A few comments and thoughts - first of all your terminology is very very confused, largely due to the fact that all the different GPU guys have bizarre and non-standard terminology. Trying to straighten that out is a pretty heroic effort.
I'm mostly interested in the vector portion of each core, to make a broad comparison of implementation cost.
I'm basing the terminology on Intel's, used in describing Larrabee, the only sane terminology out there.
A core does instruction decoding, a thread has a program counter and each thread consists of strands that populate SIMD-ALU lanes with work and which take multiple issue cycles to run basic instructions (e.g. single-precision ADD is 1 issue cycle on Larrabee, 2 on GF100 and 4 on R800).
A kernel is an entire set of instructions that is independent. Though there's a terminological problem relating to scope of execution here as Larrabee seemingly supports 128 kernels, as 32 cores x 4 kernels per core, while NVidia supports 16 kernels at 1 per core, while ATI probably supports 8 kernels with any subset of those 8 (1 to 8) per core.
There's also a doubt in my mind over whether ATI truly supports multiple compute kernels per core. R600 supports 8 render states per GPU, where each render state can have a distinct VS, GS, PS etc. It'd be logical that upto 8 compute kernels can be scheduled on a core in R800, but there's only a very vague statement of multiple kernel support so far.
ATI
- ATI's cores are not the VLIWs, they are the SIMDs.
- It's not really clear how the calls work
- ATI has 128KB cache/memory controller
- It's a wavefront, not a thread.
- The shared memory is ~same as NV, the difference is shmem/vector lane.
- Instruction issue in ATI is VLIW (which is also a variable length VLIW).

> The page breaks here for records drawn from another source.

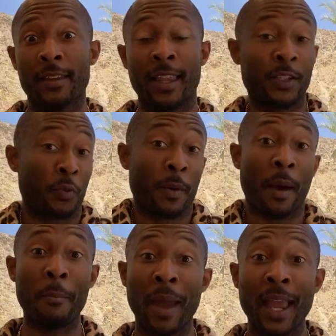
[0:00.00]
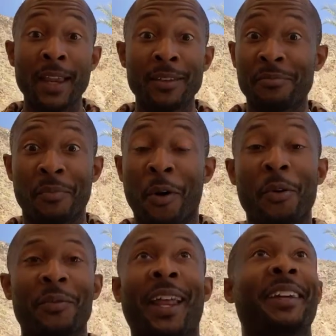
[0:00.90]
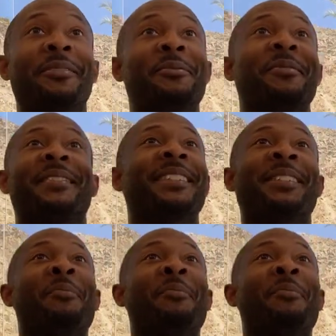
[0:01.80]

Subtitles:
That's one of my main, the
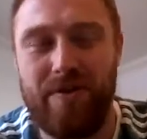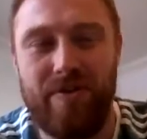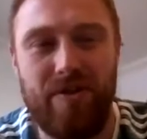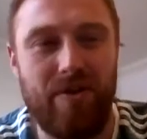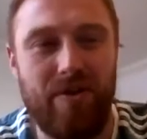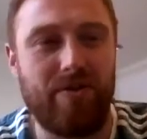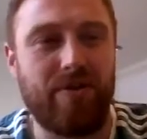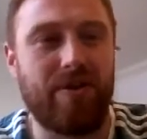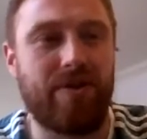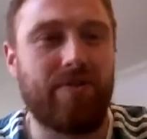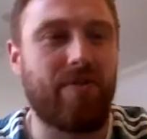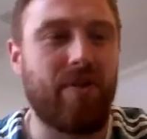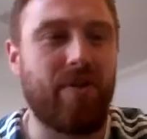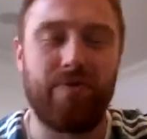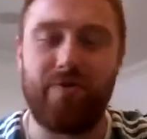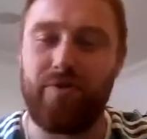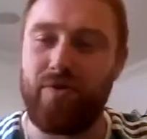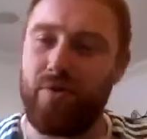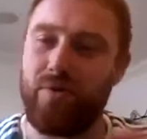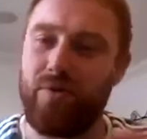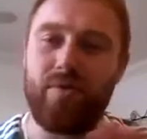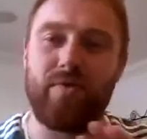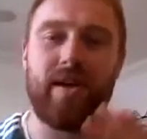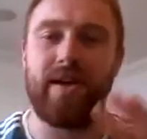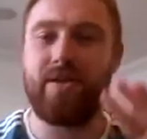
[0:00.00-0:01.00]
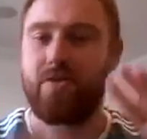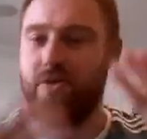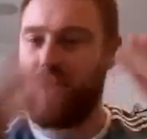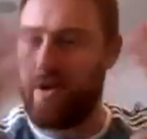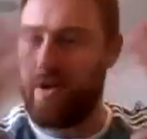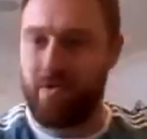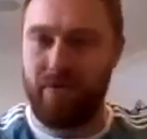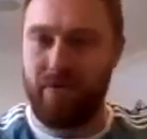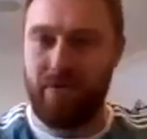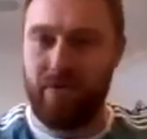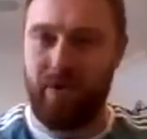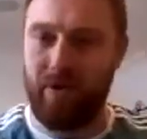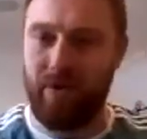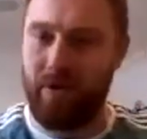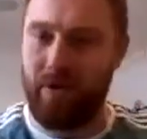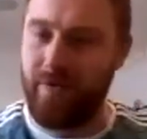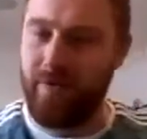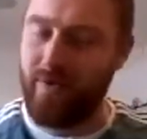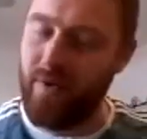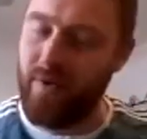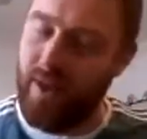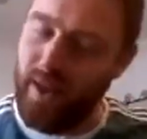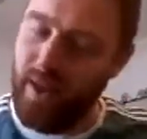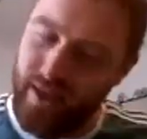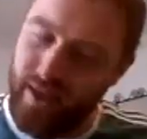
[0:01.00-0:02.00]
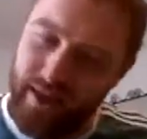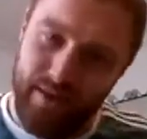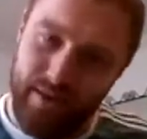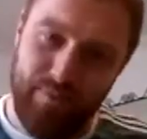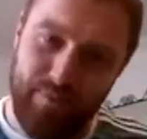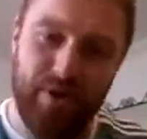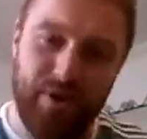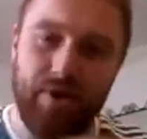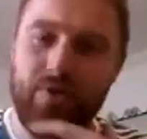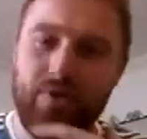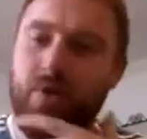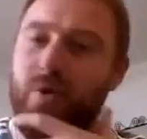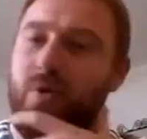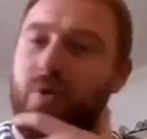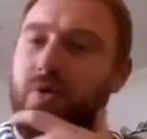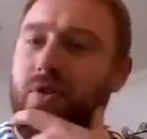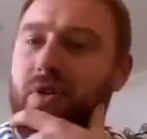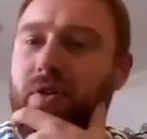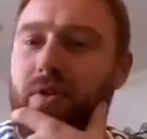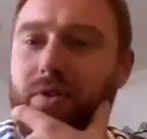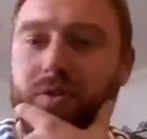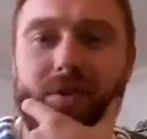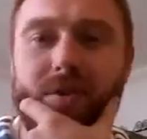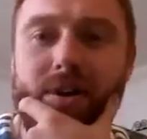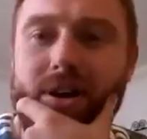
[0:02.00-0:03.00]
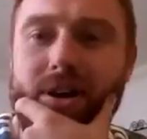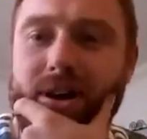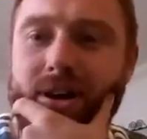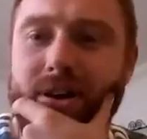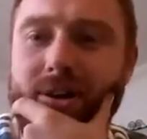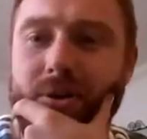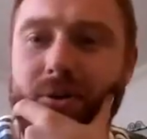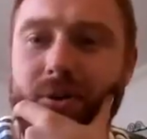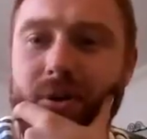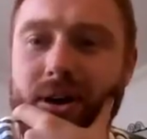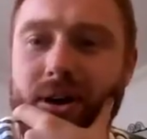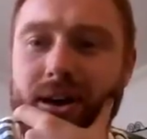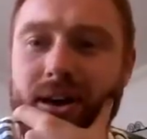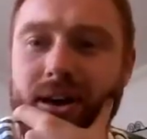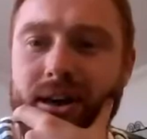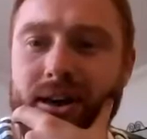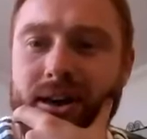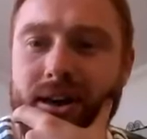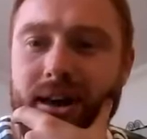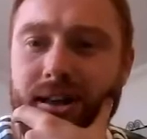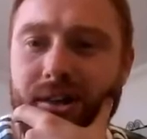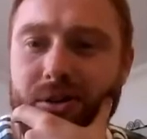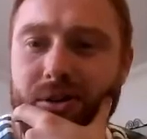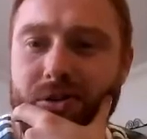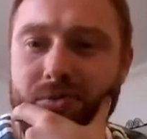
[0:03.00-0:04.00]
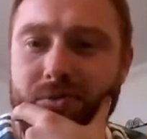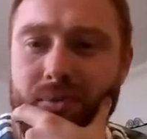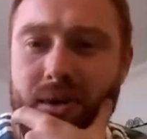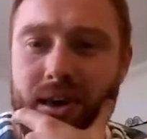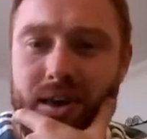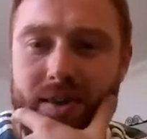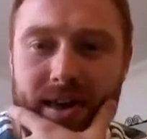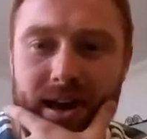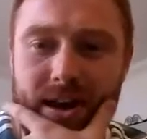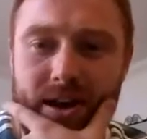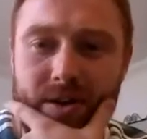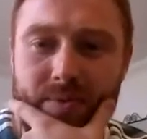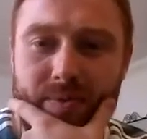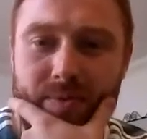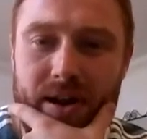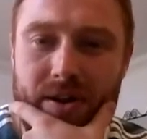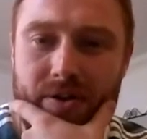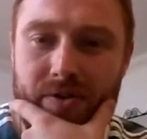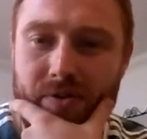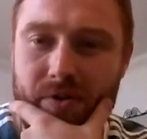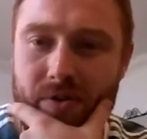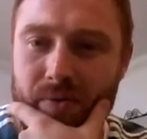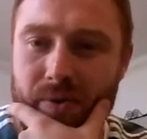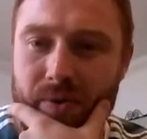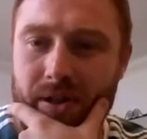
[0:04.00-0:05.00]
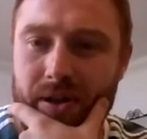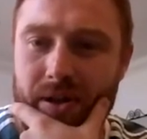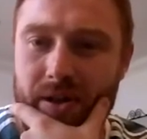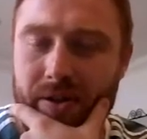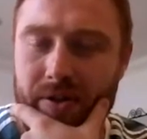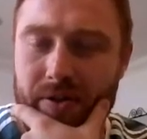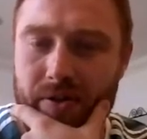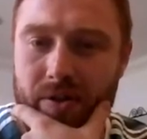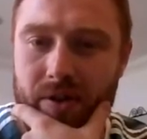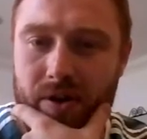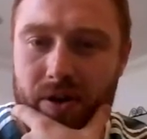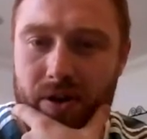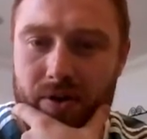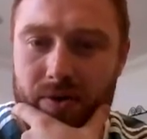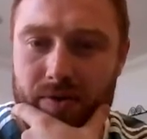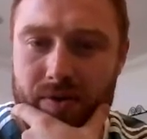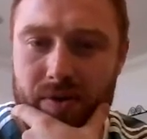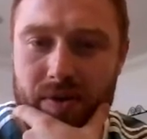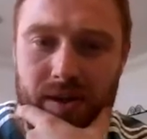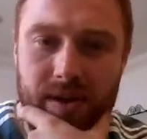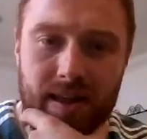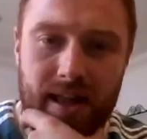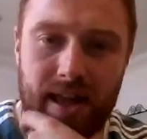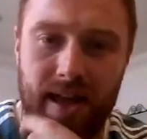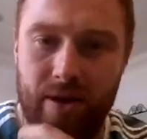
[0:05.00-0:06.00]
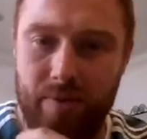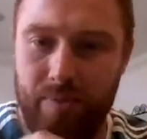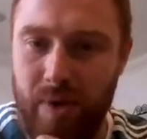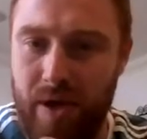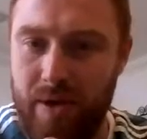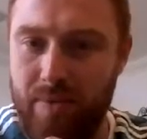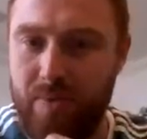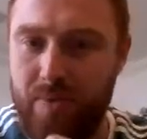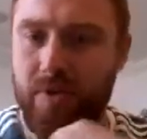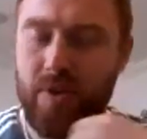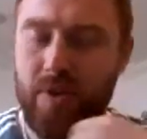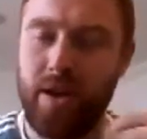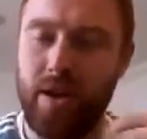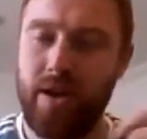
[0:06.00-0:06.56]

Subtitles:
So you've gone through all that general stuff, but you're also quite an energy-based chiropractor as well, aren't you? So seeing how people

The SIMD is 16 lanes wide. For some reason I forgot to mention that detail. Though it turns out all 3 architectures are 16-wide, so that in itself isn't a point of distinction.
- Calls are clearly described in the ISA document - they're static and support recursion through the Sequencer's stack.
- The 128KB cache per controller is outside of the cores and since it isn't read/write doesn't really have a meaningful functionality from the point of view of the core.
- I'm not interested in "wavefront", it's just a stupid name for thread.
- Shared memory is smaller than in GF100 (upto 48KB per 32 threads/1024 strands). There are coding implications in the way LDS operates in comparison with shared memory in NVidia, but I didn't want to go into those.
Intel
- There are 16 vector lanes, not threads
- The L1D is shared memory
- The L1D can be accessed every cycle by the vector pipe
- Intel threads != NV or ATI threads
- The SIMD is 16 wide and there are 16 strands per thread, so one issue cycle per instruction.
- Lines can only be locked in L2, so L1 isn't truly shared memory. GF100 is providing locking in L1 (though granularity of locking is not very exciting).
- This is similar to how shared memory works.
- Rather meaningless statement. In terms of the vector unit, they are the same in all meaningful senses. Intel merely has only 4. In order to improve latency hiding, programmers are forced to use fibres (a purely software construct, so arbitrary in number) for sharing a thread's execution allocation.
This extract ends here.